As mentioned previously, knowing basic science helps. To understand and relate pressures or vacuum, some known facts are needed for perspective. Even I make mistakes. Ignore post #15 as its incorrect. I subtracted a psi value from in hg and arrived an an incorrect number. The corrected math is below.

Naturally aspirated engines are always sucking air into the intake manifold so a vacuum is always seen on vacuum/pressure gauges. Atmospheric pressure, when using sea level numbers, is always referenced as 14,7 psi. If you were to measure a vacuum, either a gauges can measure in negative pressure or pascals. Remember, a vacuum means suction so less than atmospheric pressure is expected when observing a vacuum gauge. No pressure is calibrated in negative pressures but they are calibrated either in kpa, bar or inches of mercury (in hg). 29.99 in hg is considered a near perfect vacuum. Using a vacuum/pressure gauge, zero+ = pressure, zero- = a vacuum. From zero in a vacuum/pressure gauge, engine off = zero gauge reading. Once running, the engine is always sucking in air so the intake manifold is in a vacuum and the vac/press gauge reads below 14.7. Since gauges aren't calibrated to read negative pressures, in hg is used. You may have seen various posts stating vacuum at idle between 15-21. That's 15in hg to 21 in hg, increasing numbers means increasing vacuum. Maximum vacuum is 29.99 in hg but cannot exist in real world intake manifolds but do exist when evacuating ac systems using a vacuum pump to remove air and create a near perfect void before installing refrigerant.
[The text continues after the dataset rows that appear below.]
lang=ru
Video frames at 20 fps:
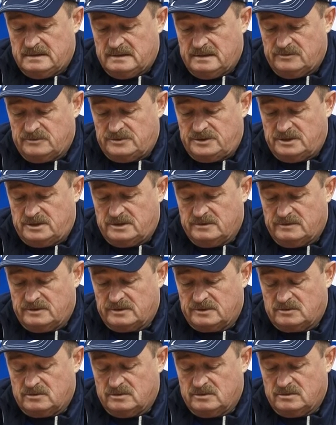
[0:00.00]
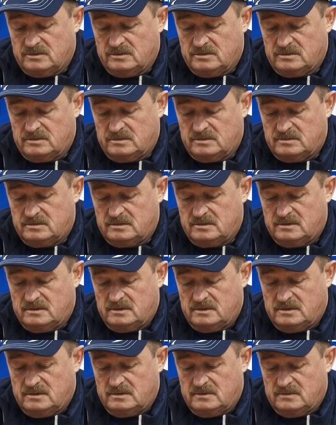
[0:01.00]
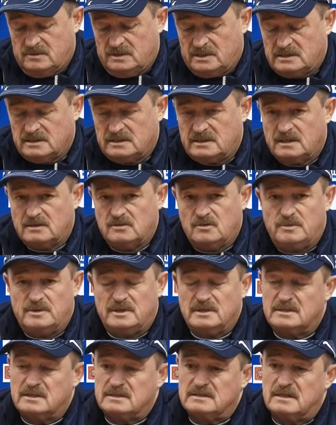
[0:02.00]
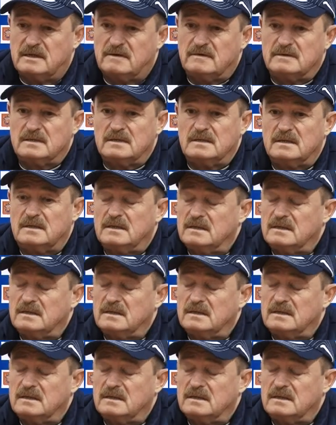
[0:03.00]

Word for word: а учитывая, что у нас и так глубины состава-то нетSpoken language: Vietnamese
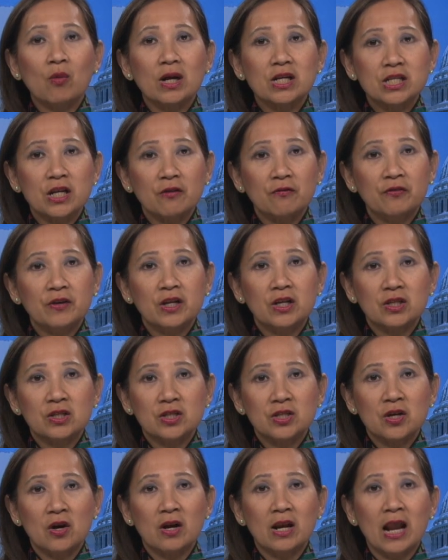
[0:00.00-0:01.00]
quan sát viên
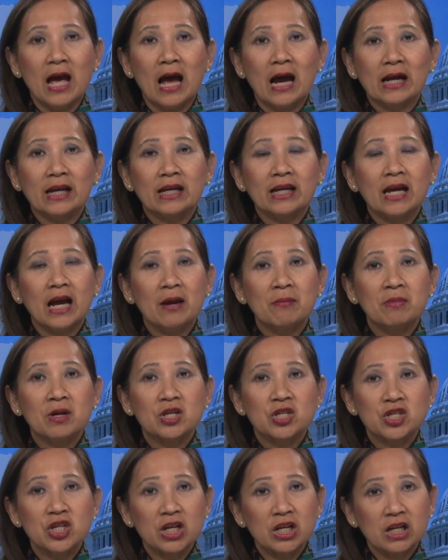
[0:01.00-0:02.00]
cho là khi hai
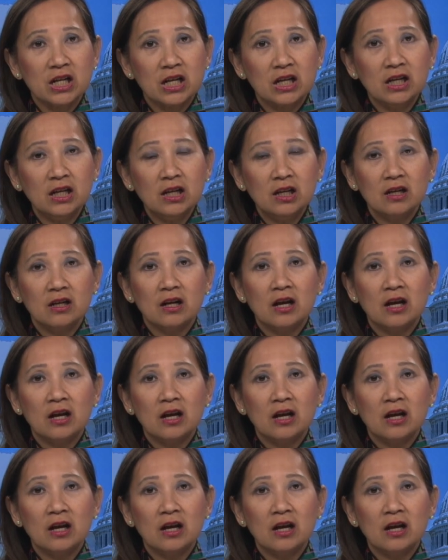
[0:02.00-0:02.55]
bên rất cứng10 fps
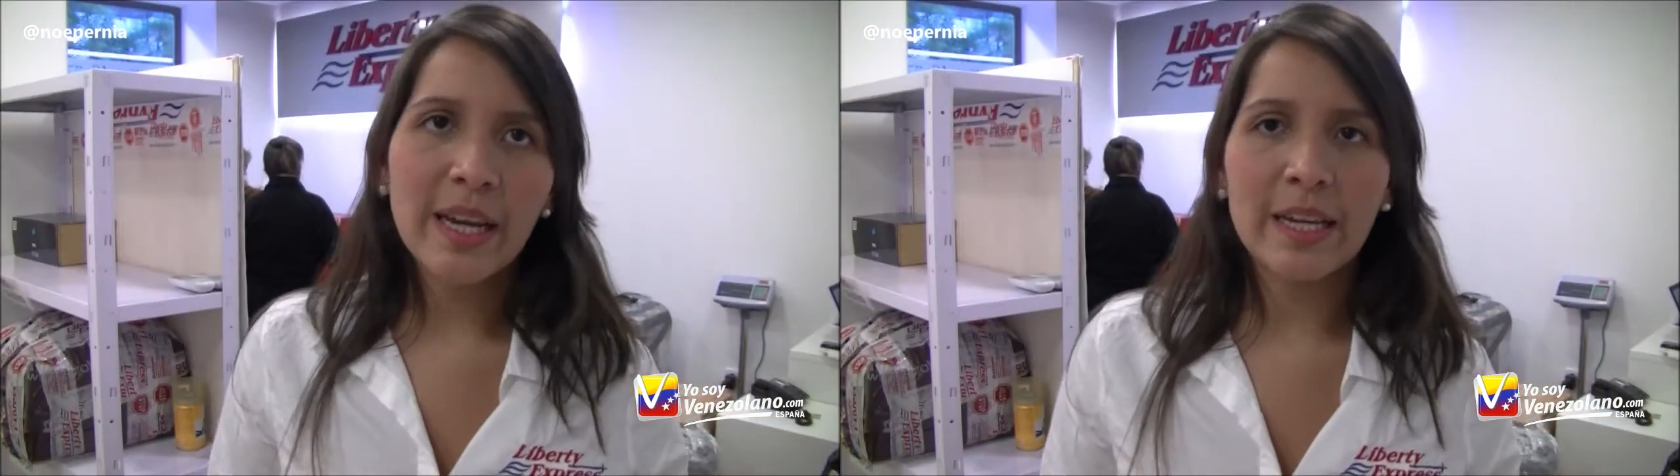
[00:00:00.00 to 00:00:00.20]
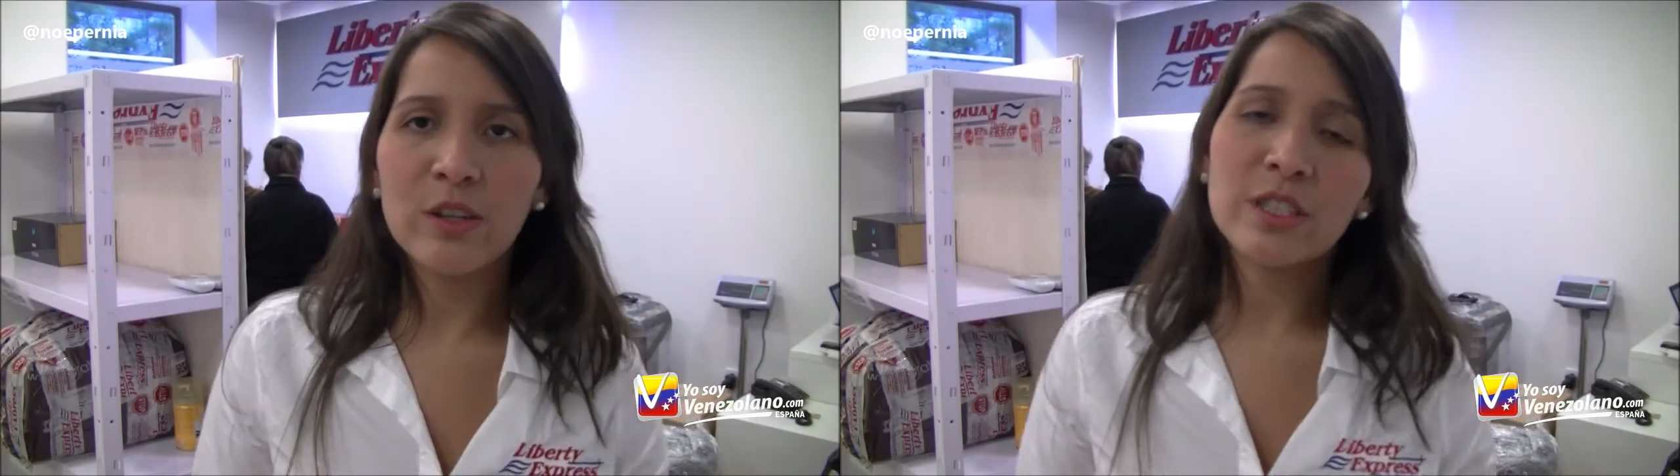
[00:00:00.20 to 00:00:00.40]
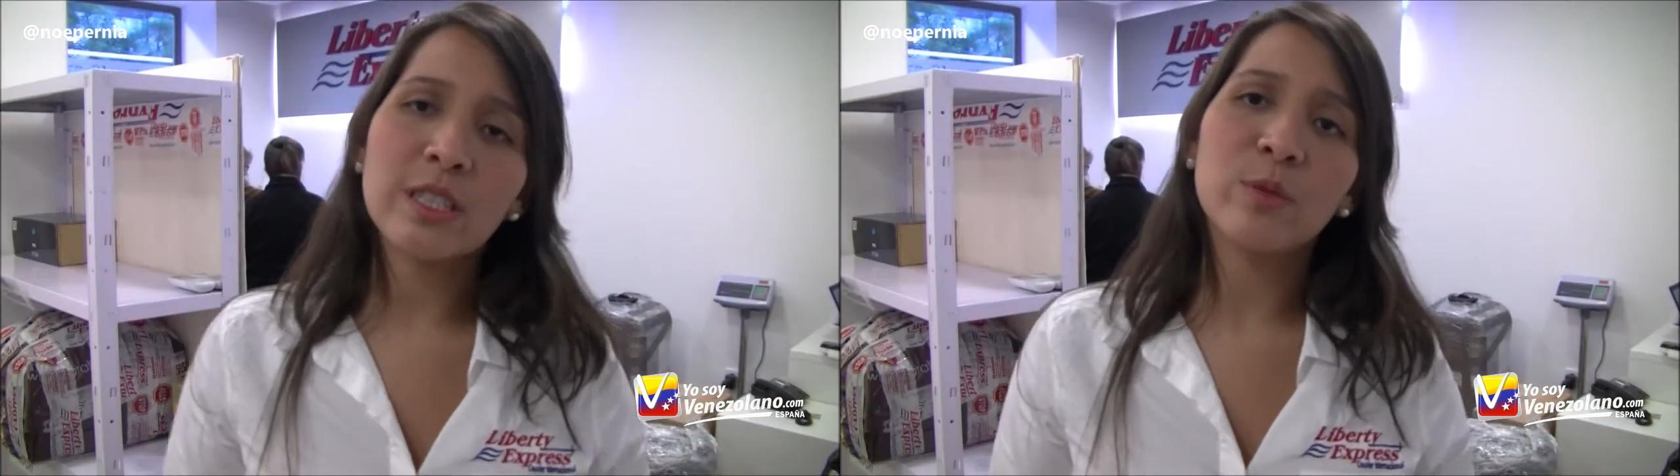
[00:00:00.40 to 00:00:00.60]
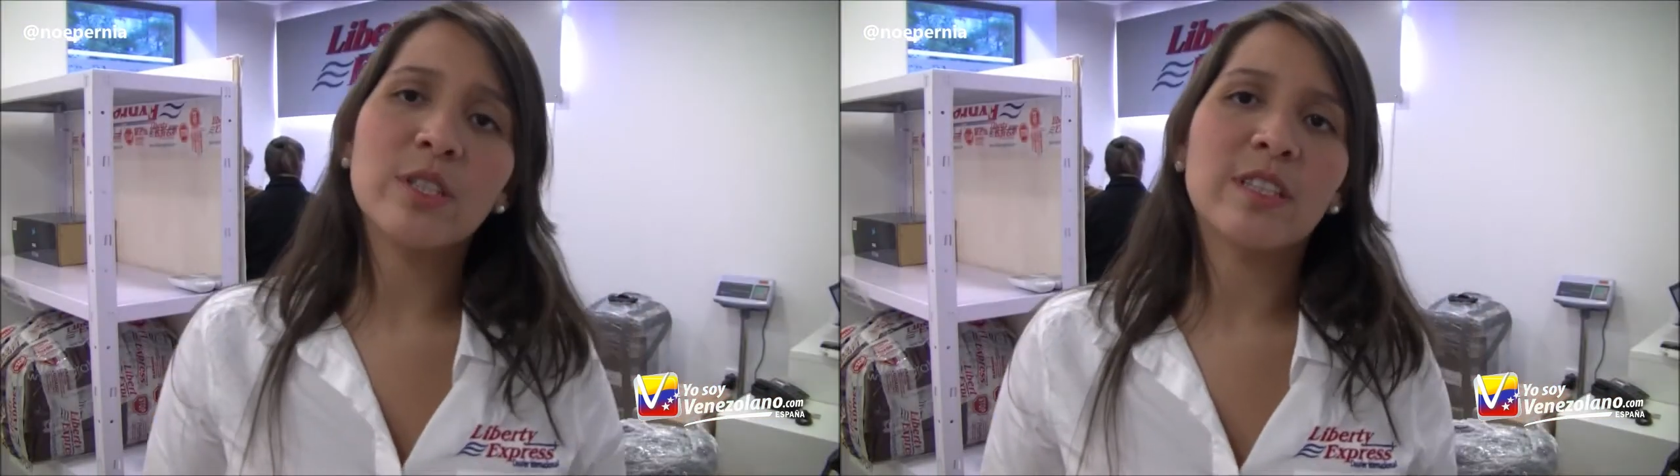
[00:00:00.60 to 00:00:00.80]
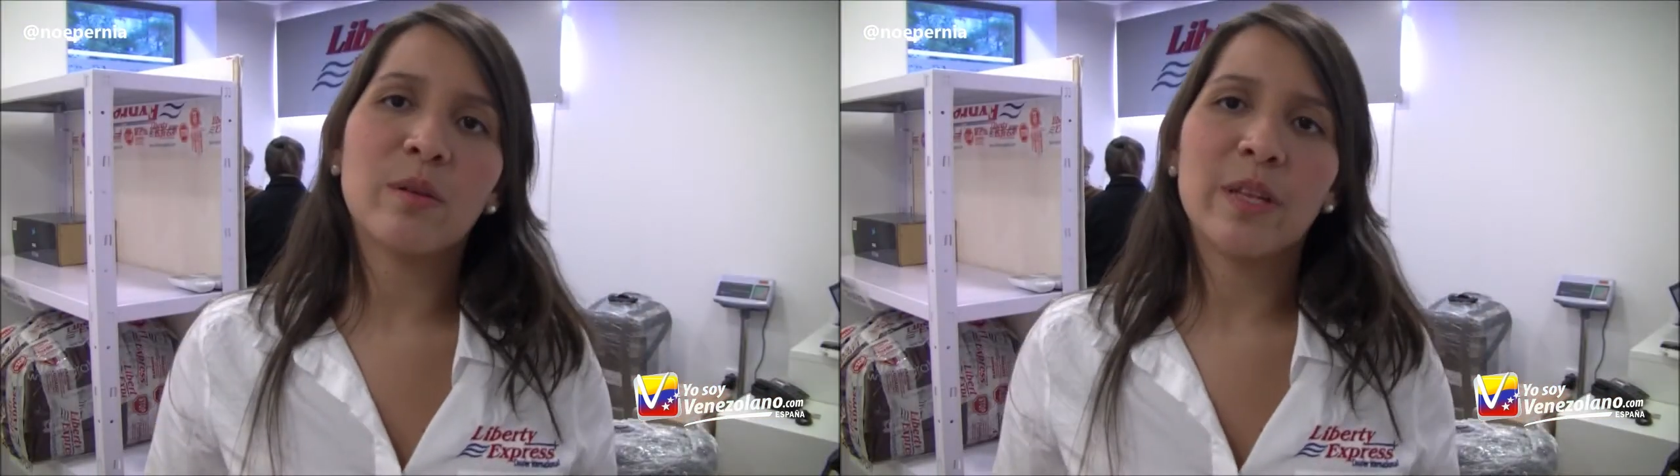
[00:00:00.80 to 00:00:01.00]
es que no tenemos
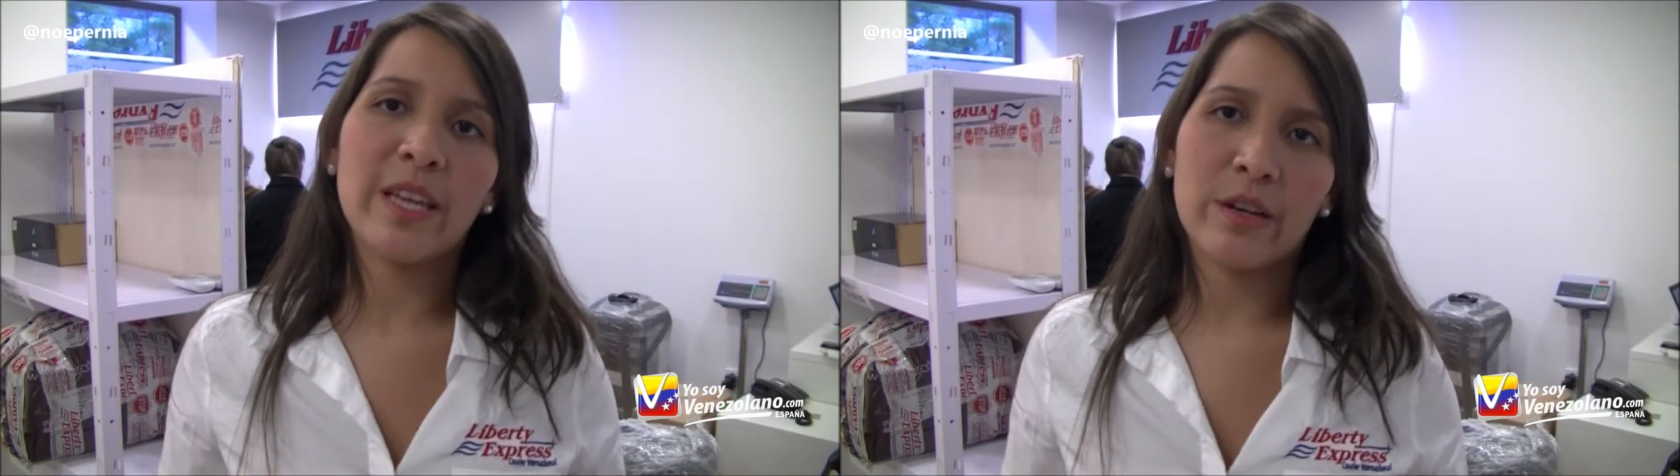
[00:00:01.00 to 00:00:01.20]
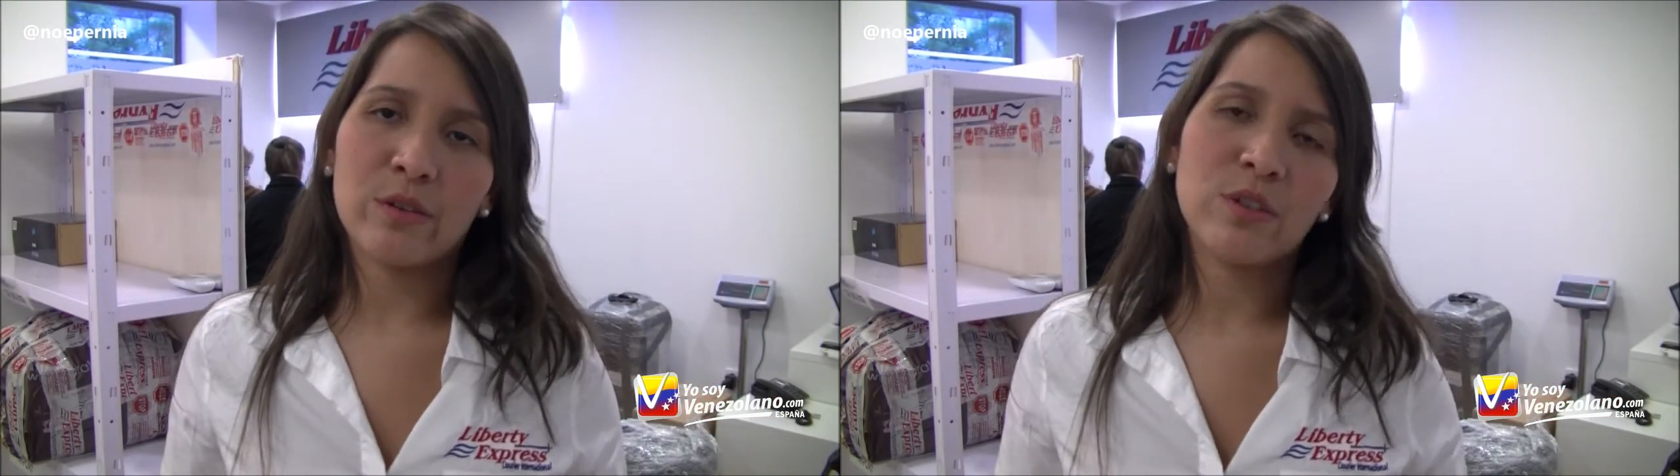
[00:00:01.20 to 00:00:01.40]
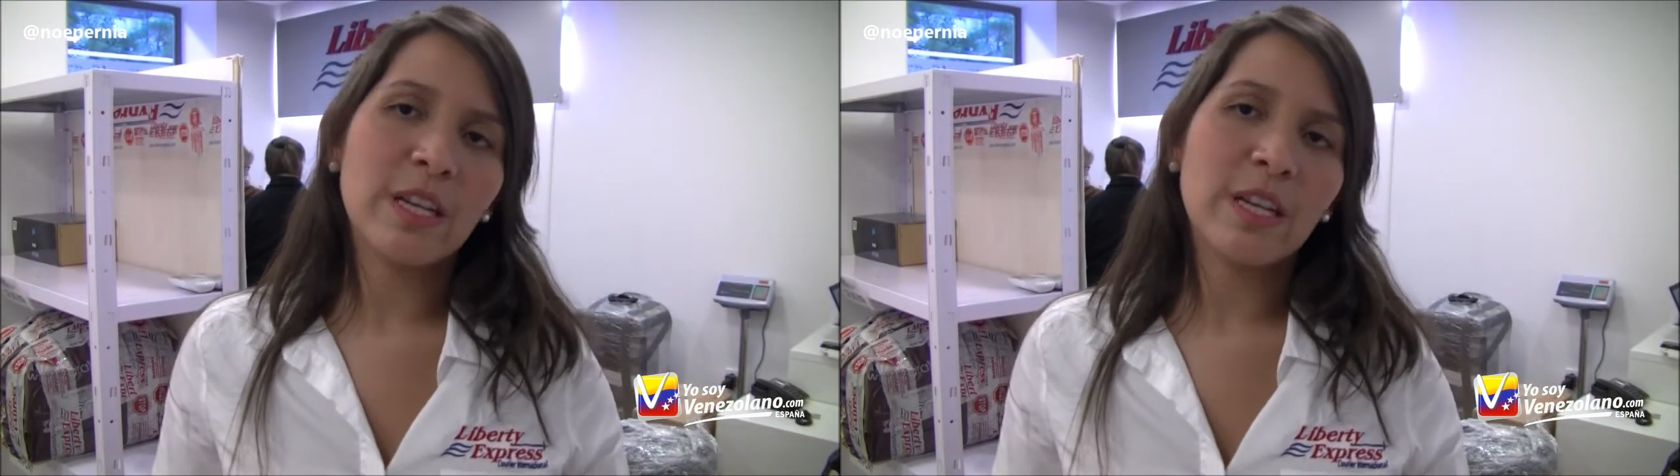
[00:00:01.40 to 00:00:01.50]
intermediarios.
Confusion occurs because vacuum is never referenced as a negative pressure number because its incorrect terminology. Vacuum is always discussed in reference to inches of mercury or kilopascals with kpa being metric so terminology doesn't change like (positive) psi to (negative) in hg. Converting numbers can further confuse anyone without a perspective. The same vacuum value of 15-20 in hg can be converted to kpa but not into pressure as this isn't correct. The simplest references to use are known vacuum values with an idling engine (15-20in hg), 29.99 in hg as a perfect vacuum and sea level pressure at 14.7 psi. Working with measured numbers then requires converting to comfortable values easily understood compared to known values to arrive at either a correct value or error. An error would point to either incorrect conversion or sensor fault. The value of 14.7 psi converts to 102 kpa and is seen as (relative) sea level pressure for ignition on, engine off. The lower kpa of 51 fits with engine idling, a vacuum. Converting 51 kpa to 7.4 psi is correct but remember, this is a vacuum value and not positive pressure. Converting 51 kpa to in hg becomes 15 in hg, typical vacuum values with an idling engine.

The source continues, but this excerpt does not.